[Start of Attachment]

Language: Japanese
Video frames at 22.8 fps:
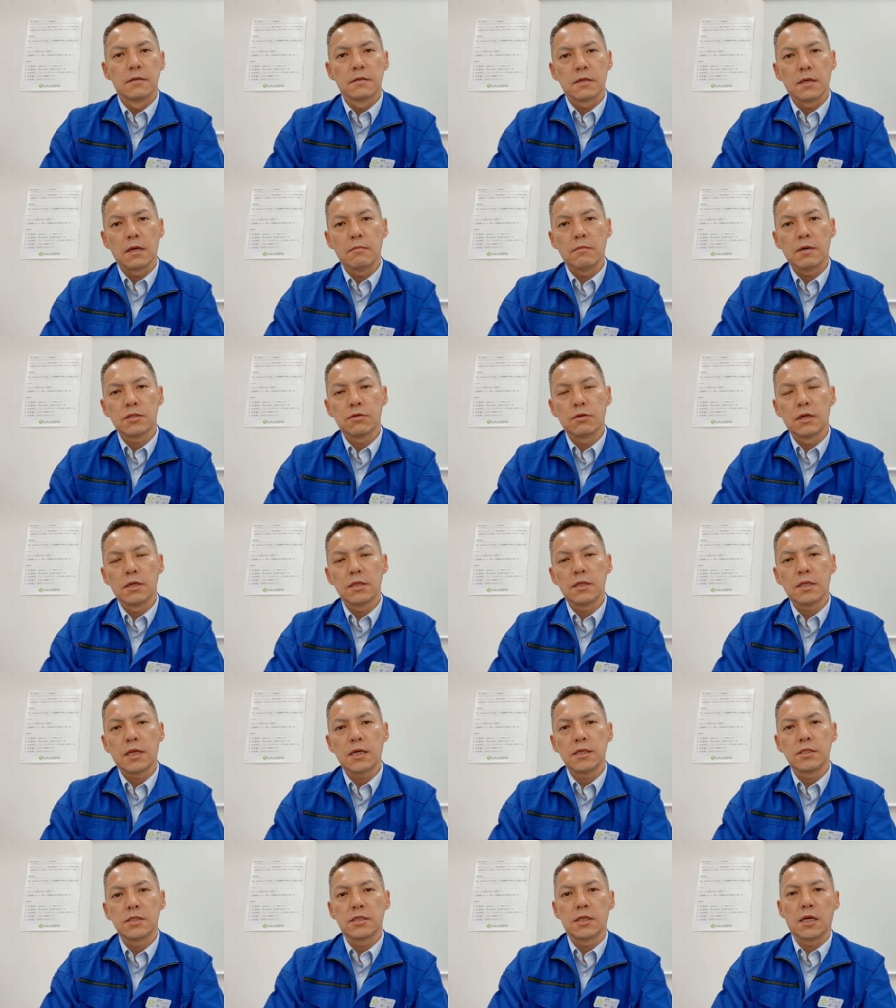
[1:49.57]
でまあ、それに
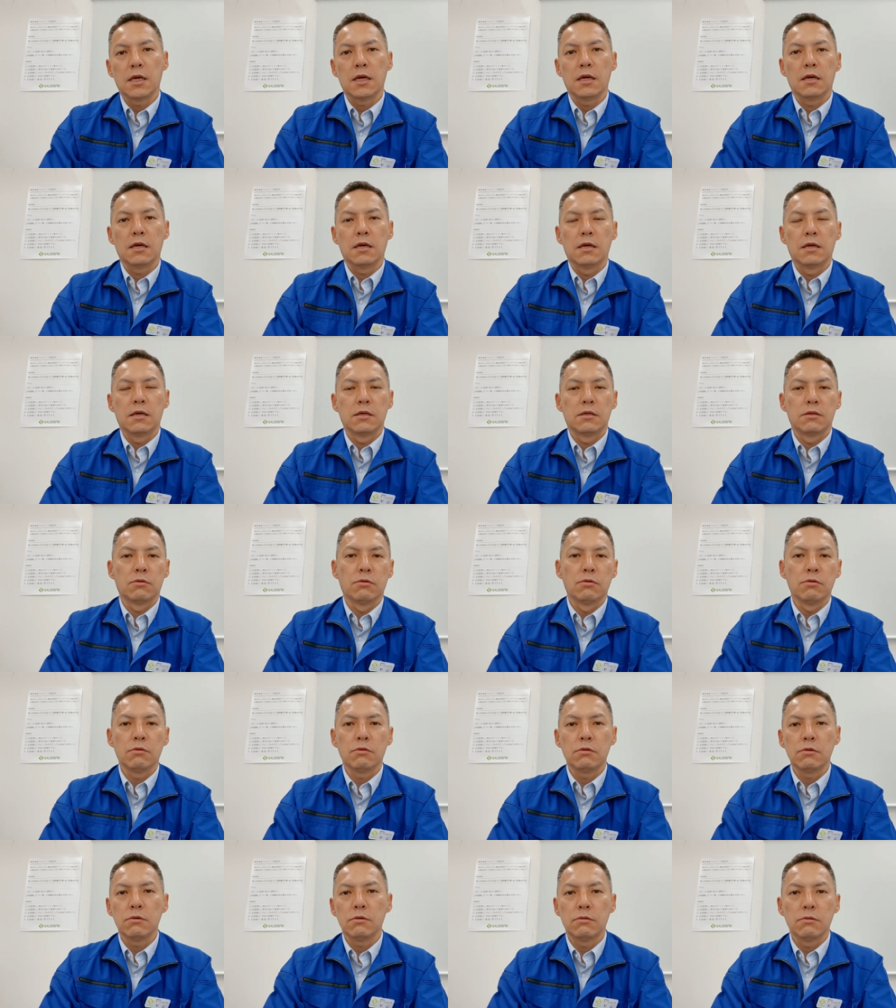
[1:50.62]
対して、えど
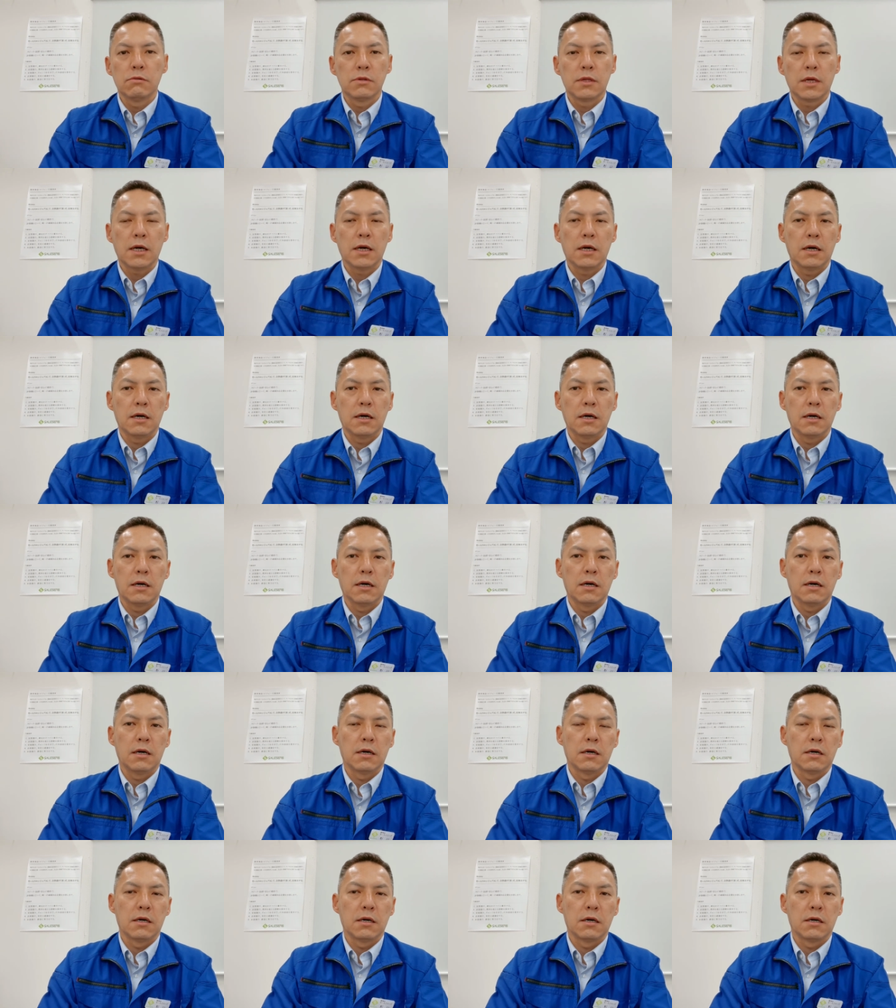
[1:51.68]
のよう
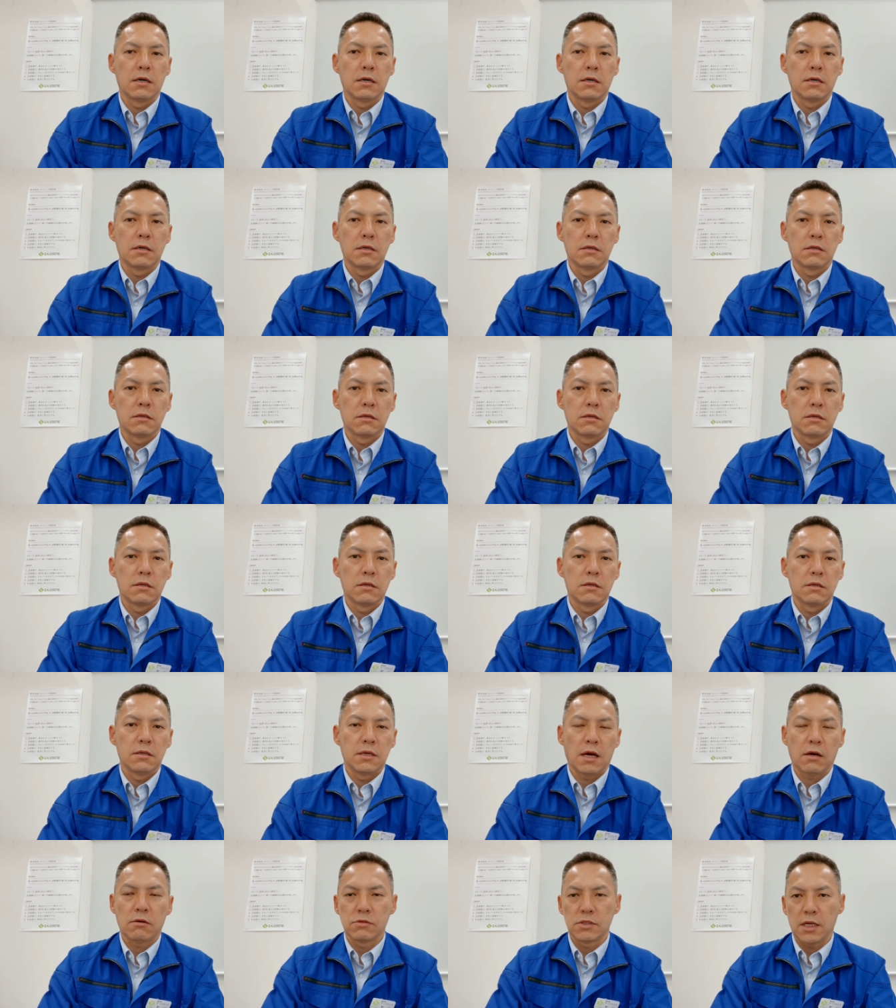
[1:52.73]
な
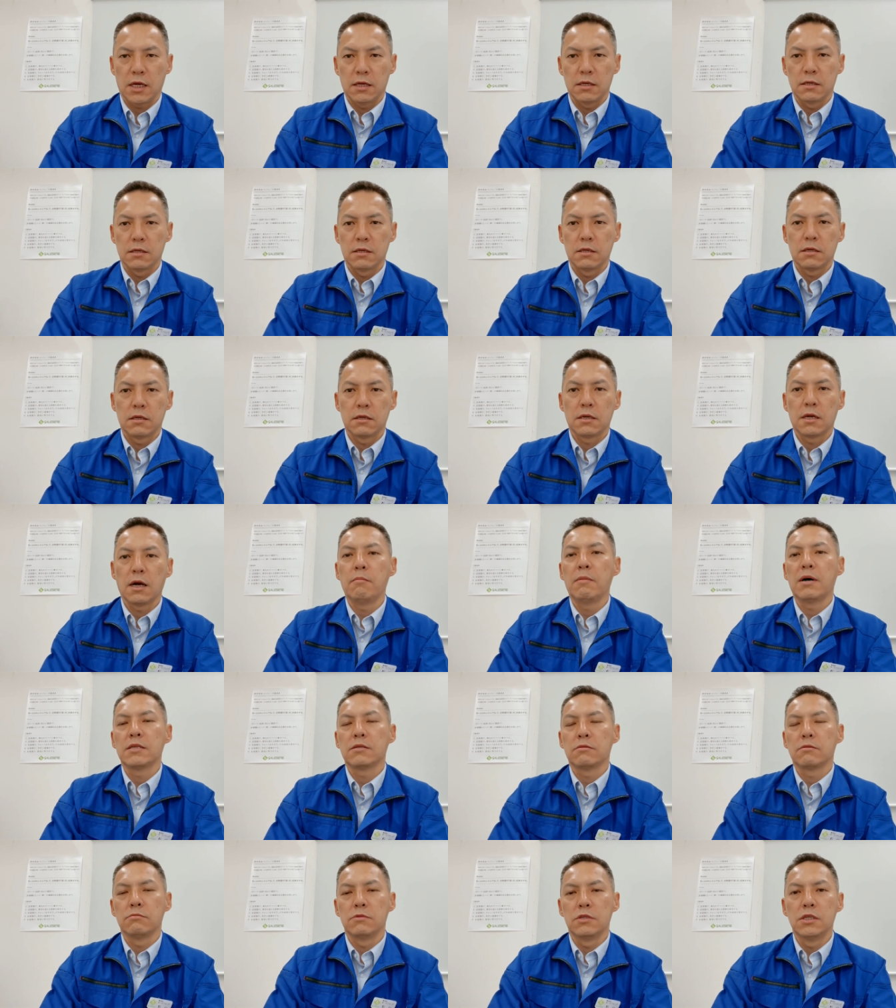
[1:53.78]
薬剤が
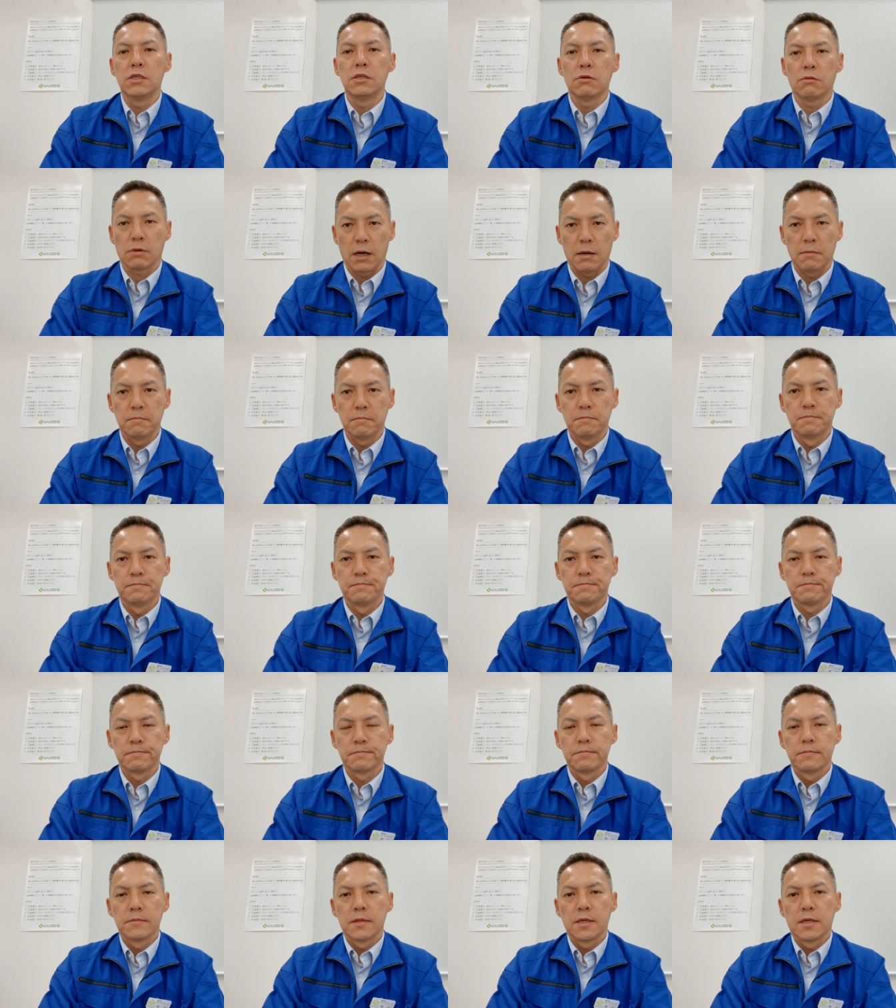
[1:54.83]
まずいいのか、
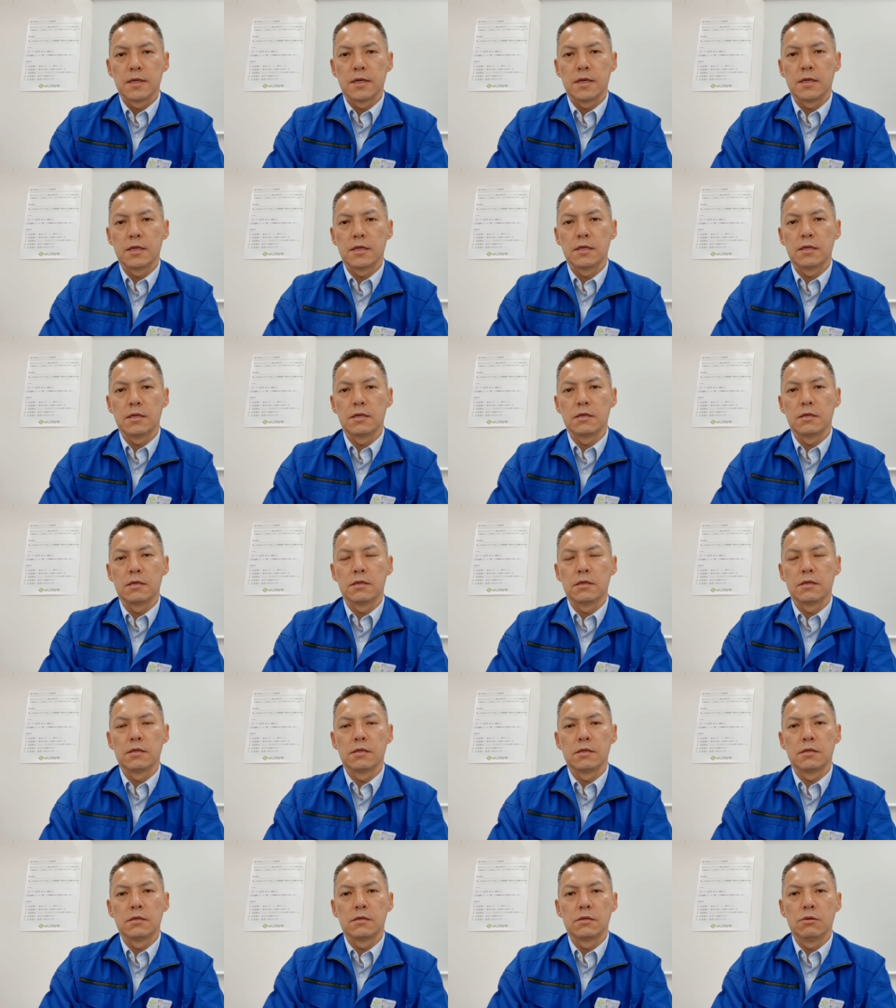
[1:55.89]

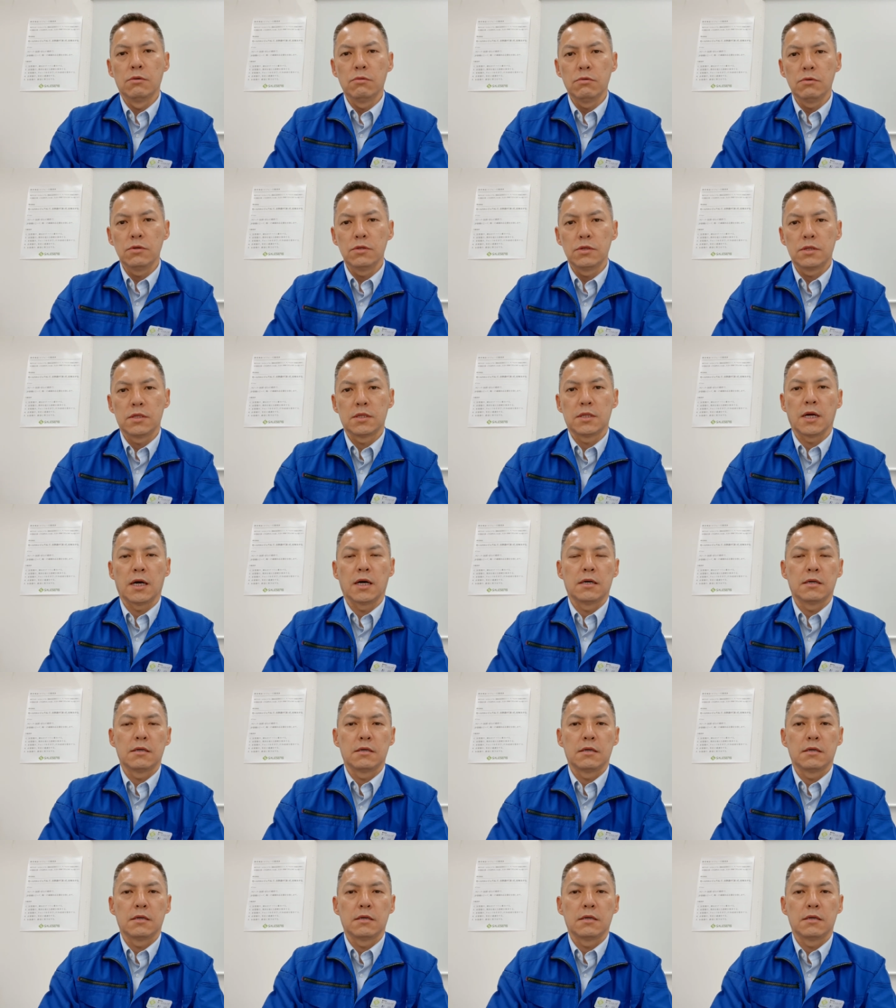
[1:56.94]
えー、どういった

[End of Attachment]

▶ [WHAT TO PRODUCE]
All of the material above is to be retyped exactly, with no pictures included.

▶ [TASK OUTPUT]
Language: Japanese
Video frames at 22.8 fps:
[1:49.57]
でまあ、それに
[1:50.62]
対して、えど
[1:51.68]
のよう
[1:52.73]
な
[1:53.78]
薬剤が
[1:54.83]
まずいいのか、
[1:55.89]

[1:56.94]
えー、どういった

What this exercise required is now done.